__Exercise__. An image-free, exact copy of the records below is required.

Stored data

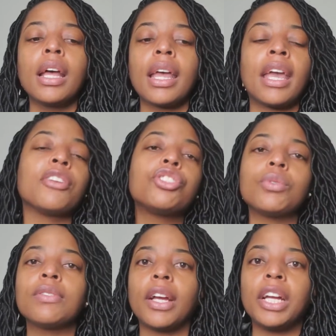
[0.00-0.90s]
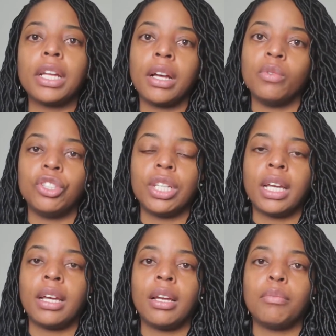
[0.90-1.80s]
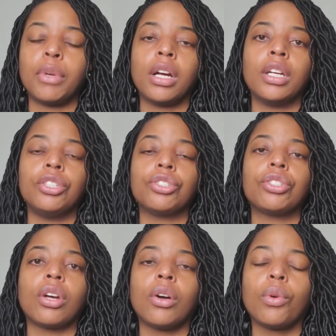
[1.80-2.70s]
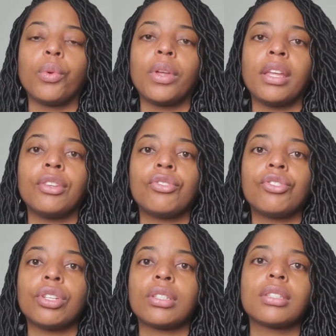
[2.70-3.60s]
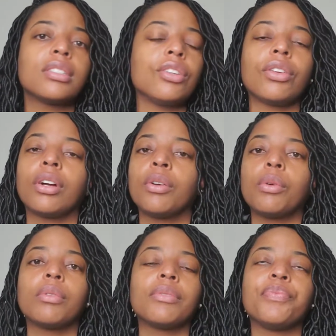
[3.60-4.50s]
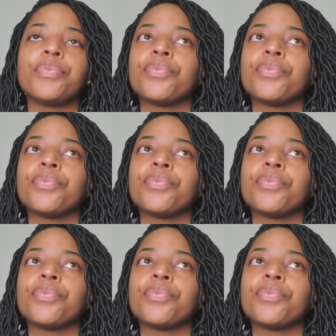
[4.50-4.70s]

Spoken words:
and she was very young when she had Marge. So it's just, you know,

__Response below__.
[0.00-0.90s]
[0.90-1.80s]
[1.80-2.70s]
[2.70-3.60s]
[3.60-4.50s]
[4.50-4.70s]

Spoken words:
and she was very young when she had Marge. So it's just, you know,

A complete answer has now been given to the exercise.